Dogger, Feely, Mrs Mullet und ich saßen nebeneinander auf Stühlen, während Vater ganz in der Nähe an einer Holzschnitzerbank mit seinen Briefmarken beschäftigt war.
Das Stück war Romeo und Julia , und Daffy spielte in einer bemerkenswerten Eine-Frau-Aufführung sämtliche Rollen. Eben war sie Julia auf dem Balkon (der Absatz oben auf unserer Westtreppe), im nächsten Moment erschien sie, obwohl sie kaum länger als einen Wimpernschlag weg gewesen war, unten im Rang als Romeo.

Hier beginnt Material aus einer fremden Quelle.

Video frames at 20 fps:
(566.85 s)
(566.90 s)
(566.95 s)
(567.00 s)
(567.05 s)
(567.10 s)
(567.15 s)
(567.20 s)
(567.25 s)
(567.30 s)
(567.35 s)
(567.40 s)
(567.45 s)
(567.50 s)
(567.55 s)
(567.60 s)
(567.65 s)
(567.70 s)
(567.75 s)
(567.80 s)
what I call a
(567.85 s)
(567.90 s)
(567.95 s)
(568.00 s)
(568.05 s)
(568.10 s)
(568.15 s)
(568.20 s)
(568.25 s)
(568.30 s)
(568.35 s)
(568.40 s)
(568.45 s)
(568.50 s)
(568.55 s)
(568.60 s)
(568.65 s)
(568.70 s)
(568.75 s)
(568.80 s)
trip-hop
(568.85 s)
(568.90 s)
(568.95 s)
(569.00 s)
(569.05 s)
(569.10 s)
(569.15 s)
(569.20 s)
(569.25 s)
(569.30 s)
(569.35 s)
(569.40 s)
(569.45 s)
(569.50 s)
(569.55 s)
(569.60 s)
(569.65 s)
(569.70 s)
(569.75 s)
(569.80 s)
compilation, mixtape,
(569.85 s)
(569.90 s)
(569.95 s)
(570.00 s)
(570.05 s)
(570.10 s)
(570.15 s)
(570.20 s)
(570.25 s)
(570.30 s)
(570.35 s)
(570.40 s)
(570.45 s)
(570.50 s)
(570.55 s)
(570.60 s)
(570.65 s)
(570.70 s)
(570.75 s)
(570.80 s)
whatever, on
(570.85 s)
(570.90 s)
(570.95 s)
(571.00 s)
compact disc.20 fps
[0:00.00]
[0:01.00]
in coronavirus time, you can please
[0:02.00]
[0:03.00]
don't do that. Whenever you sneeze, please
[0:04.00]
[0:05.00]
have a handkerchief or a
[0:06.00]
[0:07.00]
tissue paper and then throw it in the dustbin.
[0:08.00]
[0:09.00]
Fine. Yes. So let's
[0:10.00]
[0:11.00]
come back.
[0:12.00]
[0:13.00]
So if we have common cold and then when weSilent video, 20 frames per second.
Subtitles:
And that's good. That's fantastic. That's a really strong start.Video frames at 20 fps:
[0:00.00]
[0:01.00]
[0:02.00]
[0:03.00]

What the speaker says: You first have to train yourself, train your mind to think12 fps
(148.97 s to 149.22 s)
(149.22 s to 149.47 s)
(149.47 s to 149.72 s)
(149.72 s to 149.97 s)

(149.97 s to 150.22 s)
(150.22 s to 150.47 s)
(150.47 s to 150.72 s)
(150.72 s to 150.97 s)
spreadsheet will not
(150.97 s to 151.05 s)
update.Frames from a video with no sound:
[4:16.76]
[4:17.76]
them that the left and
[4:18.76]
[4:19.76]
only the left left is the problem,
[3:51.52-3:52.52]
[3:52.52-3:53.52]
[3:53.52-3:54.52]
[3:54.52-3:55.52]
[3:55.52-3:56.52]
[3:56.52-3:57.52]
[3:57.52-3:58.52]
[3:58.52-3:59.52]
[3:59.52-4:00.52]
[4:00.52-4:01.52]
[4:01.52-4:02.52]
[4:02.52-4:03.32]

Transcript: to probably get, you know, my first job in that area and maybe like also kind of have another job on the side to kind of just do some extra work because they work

Sie flitzte hoch und runter, hoch und runter und bewegte unsere Herzen mit Worten von zärtlicher Liebe.
Ab und zu legte Dogger den Zeigefinger an die Lippen und
Mrs Mullet lachte und lachte über Julias alte Amme, wurde ganz rot und warf uns allen merkwürdige Blicke zu, als wäre in den Worten eine verklausulierte Nachricht verborgen, die nur sie verstand. Sie wischte sich mit einem getupften Taschentuch über das rote Gesicht, wrang es in den Händen hin und her, bis sie es zusammenknüllte und in den Mund steckte, um ihr hysterisches Lachen zu ersticken.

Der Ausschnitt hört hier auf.